The after of the before
He had an uncle in another city about 100 miles away. This uncle lived a very different life and was able to offer stability and a way out, so he was sent to live with his uncle. For the first time ever, this young man discovered that chaos and hopelessness didn’t have to be the normal. There was another way to live, a way to get out and break the generational cycle.
His uncle was a Christian, and he showed his nephew this way out. This was an offer freely given. But he and only he would have to accept it and, once accepted, would have to allow the terms of the offer to change his life. So he accepted Christ as his Savior. He found the power of the Holy Spirit to be the most intense, life affirming experience ever. The unconditional acceptance was overwhelming. He was all in and has never looked back.
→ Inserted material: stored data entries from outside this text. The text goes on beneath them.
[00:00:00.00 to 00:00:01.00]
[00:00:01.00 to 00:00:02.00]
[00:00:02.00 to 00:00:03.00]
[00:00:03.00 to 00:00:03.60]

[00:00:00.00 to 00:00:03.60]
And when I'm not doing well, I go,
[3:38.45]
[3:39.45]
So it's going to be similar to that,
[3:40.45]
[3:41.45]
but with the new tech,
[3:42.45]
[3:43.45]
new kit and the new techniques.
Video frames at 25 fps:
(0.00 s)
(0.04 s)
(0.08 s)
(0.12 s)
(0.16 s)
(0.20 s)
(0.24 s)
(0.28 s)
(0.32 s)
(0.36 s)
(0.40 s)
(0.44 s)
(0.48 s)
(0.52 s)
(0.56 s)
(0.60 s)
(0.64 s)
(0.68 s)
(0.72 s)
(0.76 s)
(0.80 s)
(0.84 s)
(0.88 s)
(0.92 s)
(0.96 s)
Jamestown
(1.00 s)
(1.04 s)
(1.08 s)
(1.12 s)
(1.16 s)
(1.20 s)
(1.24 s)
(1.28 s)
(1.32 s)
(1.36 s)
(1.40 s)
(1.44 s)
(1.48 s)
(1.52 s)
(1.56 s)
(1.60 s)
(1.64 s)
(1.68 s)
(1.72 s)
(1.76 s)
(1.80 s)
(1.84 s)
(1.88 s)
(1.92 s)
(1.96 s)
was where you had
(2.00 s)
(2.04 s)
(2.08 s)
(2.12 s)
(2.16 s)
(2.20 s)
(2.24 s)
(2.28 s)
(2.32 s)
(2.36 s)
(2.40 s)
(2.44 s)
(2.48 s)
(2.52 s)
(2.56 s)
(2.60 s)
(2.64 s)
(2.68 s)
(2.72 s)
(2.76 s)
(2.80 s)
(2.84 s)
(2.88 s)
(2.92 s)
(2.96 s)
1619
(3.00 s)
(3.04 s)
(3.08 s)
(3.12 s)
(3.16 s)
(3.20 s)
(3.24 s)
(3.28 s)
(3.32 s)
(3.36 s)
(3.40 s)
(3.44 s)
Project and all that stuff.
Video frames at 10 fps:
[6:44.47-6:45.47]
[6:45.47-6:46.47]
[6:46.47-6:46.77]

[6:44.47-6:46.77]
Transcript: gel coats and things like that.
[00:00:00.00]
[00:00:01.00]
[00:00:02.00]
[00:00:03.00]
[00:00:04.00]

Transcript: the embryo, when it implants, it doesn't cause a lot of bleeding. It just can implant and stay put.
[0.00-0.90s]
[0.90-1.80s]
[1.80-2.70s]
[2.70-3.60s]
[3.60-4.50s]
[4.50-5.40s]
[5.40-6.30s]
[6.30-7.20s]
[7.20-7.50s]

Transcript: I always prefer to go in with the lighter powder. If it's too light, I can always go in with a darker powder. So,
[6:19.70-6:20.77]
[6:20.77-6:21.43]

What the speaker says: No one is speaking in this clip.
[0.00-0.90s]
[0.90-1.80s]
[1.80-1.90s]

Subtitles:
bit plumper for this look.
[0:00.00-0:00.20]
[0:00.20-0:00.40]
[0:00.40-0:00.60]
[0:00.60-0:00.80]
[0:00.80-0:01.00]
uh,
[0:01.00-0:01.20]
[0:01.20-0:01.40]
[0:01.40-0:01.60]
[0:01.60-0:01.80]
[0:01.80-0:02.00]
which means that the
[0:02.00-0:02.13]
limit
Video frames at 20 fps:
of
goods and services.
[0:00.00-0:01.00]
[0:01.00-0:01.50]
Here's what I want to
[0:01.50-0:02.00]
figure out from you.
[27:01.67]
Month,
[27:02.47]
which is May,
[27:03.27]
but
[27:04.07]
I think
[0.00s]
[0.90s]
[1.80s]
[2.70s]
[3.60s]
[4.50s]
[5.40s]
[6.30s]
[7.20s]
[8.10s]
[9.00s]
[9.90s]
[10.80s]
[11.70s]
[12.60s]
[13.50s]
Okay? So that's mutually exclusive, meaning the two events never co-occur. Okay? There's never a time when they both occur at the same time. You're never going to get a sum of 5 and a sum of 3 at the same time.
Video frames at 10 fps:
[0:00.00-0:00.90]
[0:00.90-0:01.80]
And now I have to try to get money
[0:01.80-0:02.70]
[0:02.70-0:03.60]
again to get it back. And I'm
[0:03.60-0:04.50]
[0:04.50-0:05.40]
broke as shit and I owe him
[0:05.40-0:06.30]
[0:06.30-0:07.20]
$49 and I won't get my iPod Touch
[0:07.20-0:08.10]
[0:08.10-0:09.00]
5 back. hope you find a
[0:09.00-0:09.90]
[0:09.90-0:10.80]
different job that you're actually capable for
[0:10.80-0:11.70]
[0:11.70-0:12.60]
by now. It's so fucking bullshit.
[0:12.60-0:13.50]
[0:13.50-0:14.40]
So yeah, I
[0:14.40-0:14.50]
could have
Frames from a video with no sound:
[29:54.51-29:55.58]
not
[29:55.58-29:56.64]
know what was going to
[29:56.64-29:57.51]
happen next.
Those of you who know Arek O’Connell, Hillside’s youth director, recognize this is Arek’s story. Arek’s testimony is the most amazing story I’ve ever heard. His life is so different than my 57-year history of being born and raised in a two-parent, Christian home protected by the friendly confines of Cutlerville.
Most – perhaps all – of the youth at Hillside share the same life experience as me. My lifetime of a day-to-day Christian is a blessing and serves me well, but it doesn’t lend itself to the intense, passionate, white-hot flame that is Arek’s commitment to living a life driven by the jet fuel only the Holy Spirit provides.
Not that I’m jealous of Arek’s life, but I do envy his passion for his Christian life. In contrast, my Christian life is a lifetime of conforming to the familiar, and I have no before and after; but Arek is the after of the before. I need to hear a story like his from time to time to remind me to take my life off auto-pilot and pursue the Holy Spirit with Arek’s drive.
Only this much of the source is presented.